Catch 22: Scale-out to repl slaves with R/W splitting? This can lower read load on the master DB, but read load can be better lowered by caching. The problem is writes and small supporting transactional reads, and slaves won't help. Distributing data (sharding?) is the only way to distribute write intensive load, and it also helps reads by putting them on smaller chunks, and parallelizing them is a sweet sweet bonus :)

As I see around (hundreds of medium-large sites) - there's no other way...

And one final word about the cloud: "one DB machine" is limited to a rather limited non-powerful virtualized compute and I/O space... In the cloud limits are here and now! Cloud is all about elasticity and scale-out.

Hope I helped! Doron

Like ? I don't know of ANY decent sized website that uses a single database server.
An example is stack overflow. They've been able to scale up instead of scaling out.

http://highscalability.com/blog/2009/8/5/stack-overflow-arch... is the link I can find right now.

I'm not sure why you said "a single database server". No one said that. We're talking about sharding across databases, and the vast majority of sites don't need that.

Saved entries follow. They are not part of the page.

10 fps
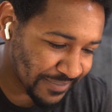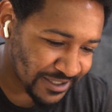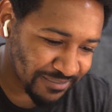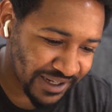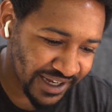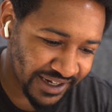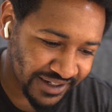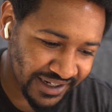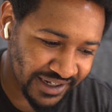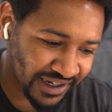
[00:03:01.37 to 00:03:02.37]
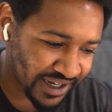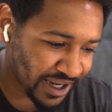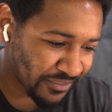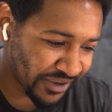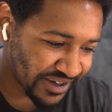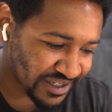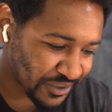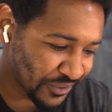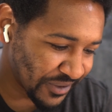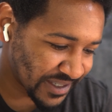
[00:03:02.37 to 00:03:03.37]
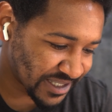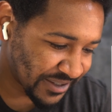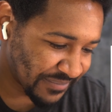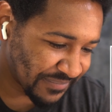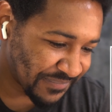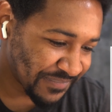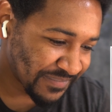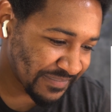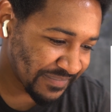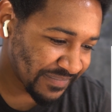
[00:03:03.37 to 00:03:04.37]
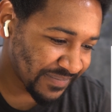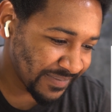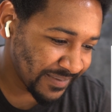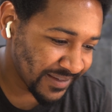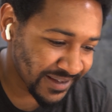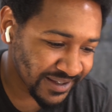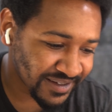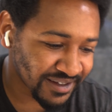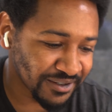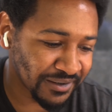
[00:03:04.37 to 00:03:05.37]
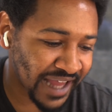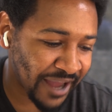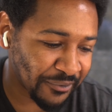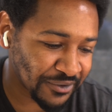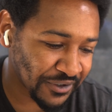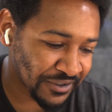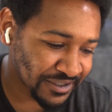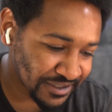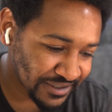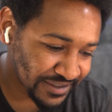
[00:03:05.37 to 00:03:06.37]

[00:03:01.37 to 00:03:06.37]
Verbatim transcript: It must have been like a game winning score or something. The little lateral toss.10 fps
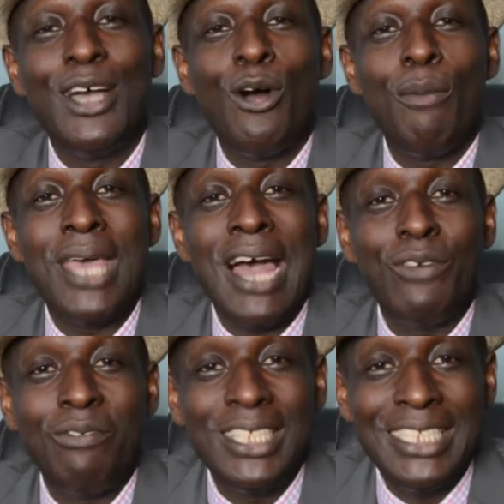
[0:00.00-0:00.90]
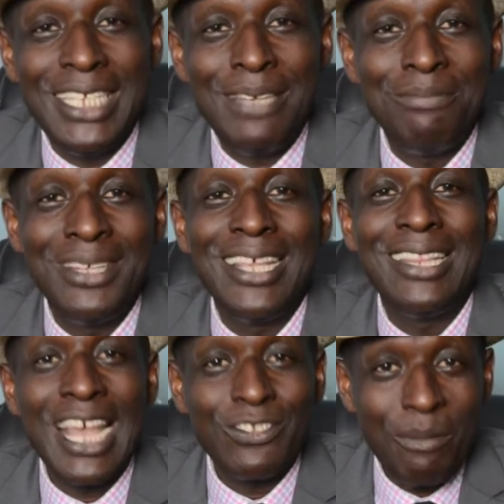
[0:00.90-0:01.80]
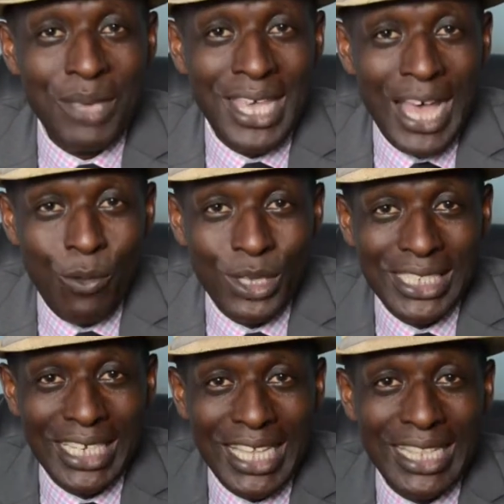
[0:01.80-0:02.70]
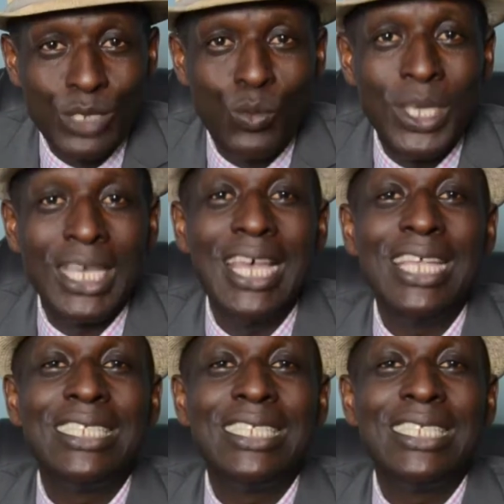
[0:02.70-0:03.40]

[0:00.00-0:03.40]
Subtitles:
On behalf of the team, thanks for being here once again this week.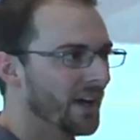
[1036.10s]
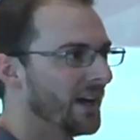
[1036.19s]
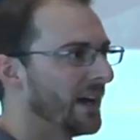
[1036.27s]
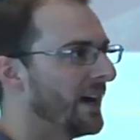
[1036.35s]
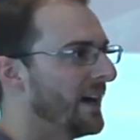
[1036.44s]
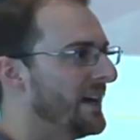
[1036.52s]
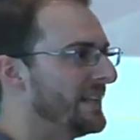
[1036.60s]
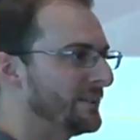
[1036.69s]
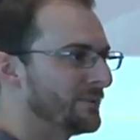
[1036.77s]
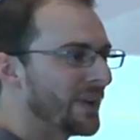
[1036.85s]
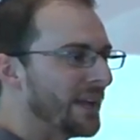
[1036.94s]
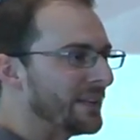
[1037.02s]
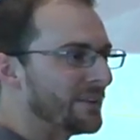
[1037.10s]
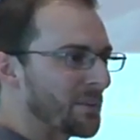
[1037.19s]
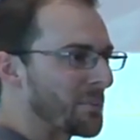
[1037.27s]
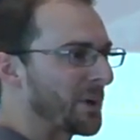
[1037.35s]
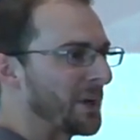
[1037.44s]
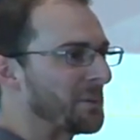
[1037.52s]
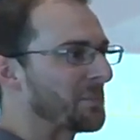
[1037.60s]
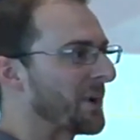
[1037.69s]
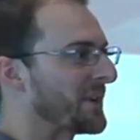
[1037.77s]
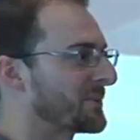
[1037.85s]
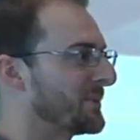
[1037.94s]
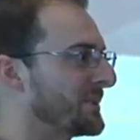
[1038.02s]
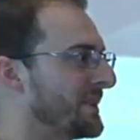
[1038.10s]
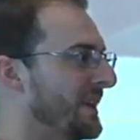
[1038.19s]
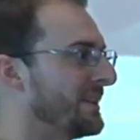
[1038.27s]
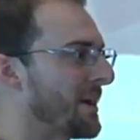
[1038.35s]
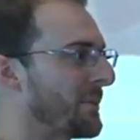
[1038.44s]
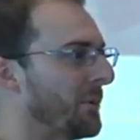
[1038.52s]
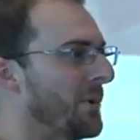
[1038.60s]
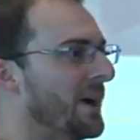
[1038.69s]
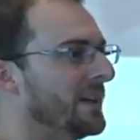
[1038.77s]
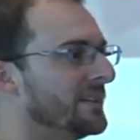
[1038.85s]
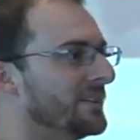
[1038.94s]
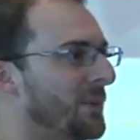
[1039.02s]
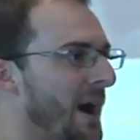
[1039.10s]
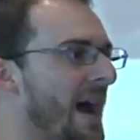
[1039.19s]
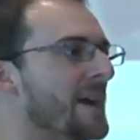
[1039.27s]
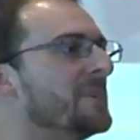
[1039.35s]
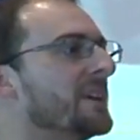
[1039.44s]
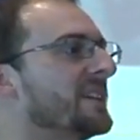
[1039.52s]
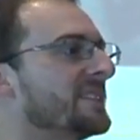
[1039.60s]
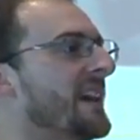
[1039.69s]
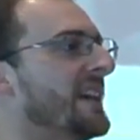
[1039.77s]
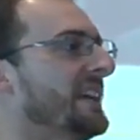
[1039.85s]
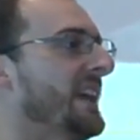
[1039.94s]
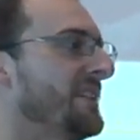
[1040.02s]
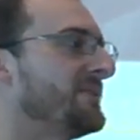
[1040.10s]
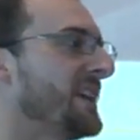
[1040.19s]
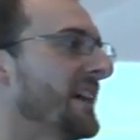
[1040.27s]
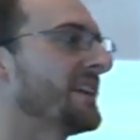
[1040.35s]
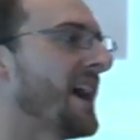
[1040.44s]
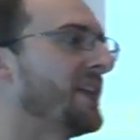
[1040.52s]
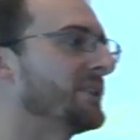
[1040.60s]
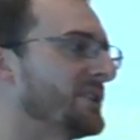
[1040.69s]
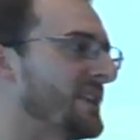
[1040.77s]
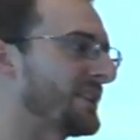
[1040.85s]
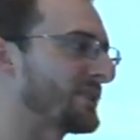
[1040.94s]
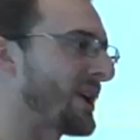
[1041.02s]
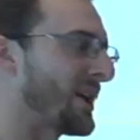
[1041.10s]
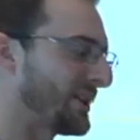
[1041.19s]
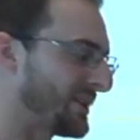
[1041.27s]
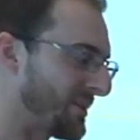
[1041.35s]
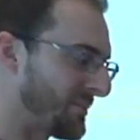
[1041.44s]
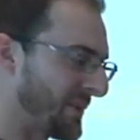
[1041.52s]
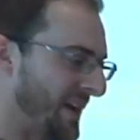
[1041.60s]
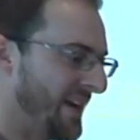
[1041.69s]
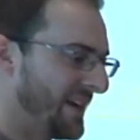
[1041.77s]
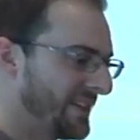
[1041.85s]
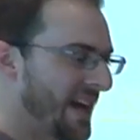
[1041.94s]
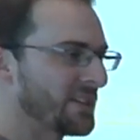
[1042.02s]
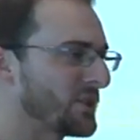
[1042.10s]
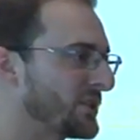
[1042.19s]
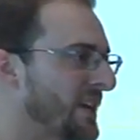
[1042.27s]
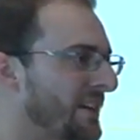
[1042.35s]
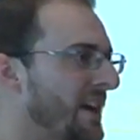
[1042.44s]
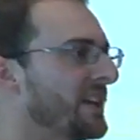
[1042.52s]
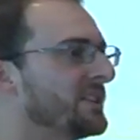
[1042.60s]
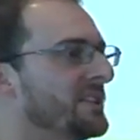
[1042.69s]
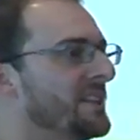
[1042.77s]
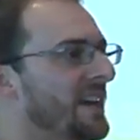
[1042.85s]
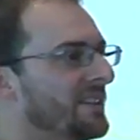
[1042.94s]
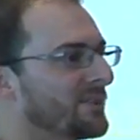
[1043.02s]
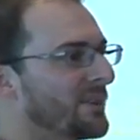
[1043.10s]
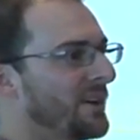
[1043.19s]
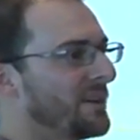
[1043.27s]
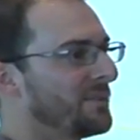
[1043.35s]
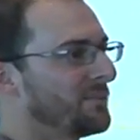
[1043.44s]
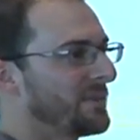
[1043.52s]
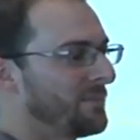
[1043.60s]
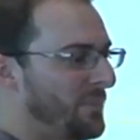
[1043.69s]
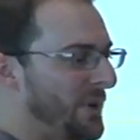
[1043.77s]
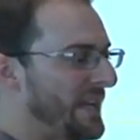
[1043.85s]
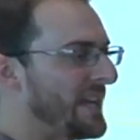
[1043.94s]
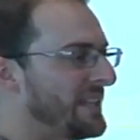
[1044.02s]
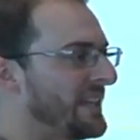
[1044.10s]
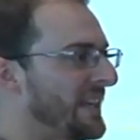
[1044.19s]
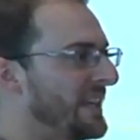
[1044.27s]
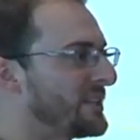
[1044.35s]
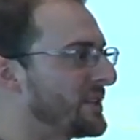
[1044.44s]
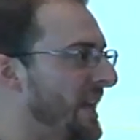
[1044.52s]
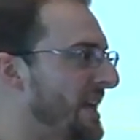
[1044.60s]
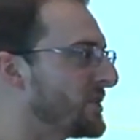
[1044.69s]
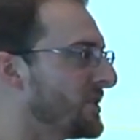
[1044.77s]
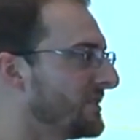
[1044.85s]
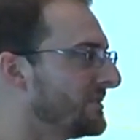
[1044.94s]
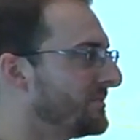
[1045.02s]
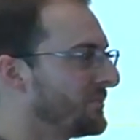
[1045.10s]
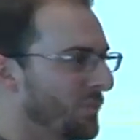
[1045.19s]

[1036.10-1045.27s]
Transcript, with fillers: Uh, and, and the printing press was at number one. Why? Because that gave technology, that started to, not just technology, that started put, taking that education.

Having a master/slave setup is more than a single server, but it's NOT the same as sharding.

On top of my head I can think of two: Wikipedia and leboncoin.fr (one of the largest websites in france).

EDIT: Both run read-only slaves. I was only talking about no sharding.

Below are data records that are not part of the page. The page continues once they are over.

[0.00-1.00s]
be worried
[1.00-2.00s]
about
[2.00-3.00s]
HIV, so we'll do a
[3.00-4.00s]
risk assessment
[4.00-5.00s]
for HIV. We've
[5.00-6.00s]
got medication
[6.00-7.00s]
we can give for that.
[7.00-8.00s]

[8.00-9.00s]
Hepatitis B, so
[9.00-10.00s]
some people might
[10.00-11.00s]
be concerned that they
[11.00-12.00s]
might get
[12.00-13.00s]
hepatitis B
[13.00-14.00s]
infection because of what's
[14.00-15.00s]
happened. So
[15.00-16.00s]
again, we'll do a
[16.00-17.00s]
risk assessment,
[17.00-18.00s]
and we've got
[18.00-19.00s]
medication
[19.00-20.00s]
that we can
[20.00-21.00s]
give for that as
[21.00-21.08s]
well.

Postgres-XC is also in beta. Basically it's sharded PostgreSQL with full RI enforcement between shards, and seamless query integration. I assume they are working off the 9.2 codebase (hence the beta being the same time as Pg 9.2) but maybe it's only 9.1 (i.e. no JSON).

Postgres-XC is probably the most exciting PostgreSQL-related project out there. It promises full write-extensibility across the cluster without sacrificing consistency.

> I don't know if it's the _most_ important feature, but I wouldn't build a serious site on top of anything that didn't have some sort of built-in sharding story.

You know people say this, but in practice I find that simple hash bucketing with a redundant pair works surprisingly well, particularly in the cloud. Yes it isn't fancy, but it is trivial to manage and debug, and you can do a lot of optimizations given such a clear cut set of partitioning rules.

Your problems have to get really big before a more sophisticated mechanism really pays off in terms of avoiding headaches, and often the more sophisticated mechanisms actually cause more headaches before you get there.

"With postgres you have to roll your own [sharding]"

but it will be trivial if you do not do joins.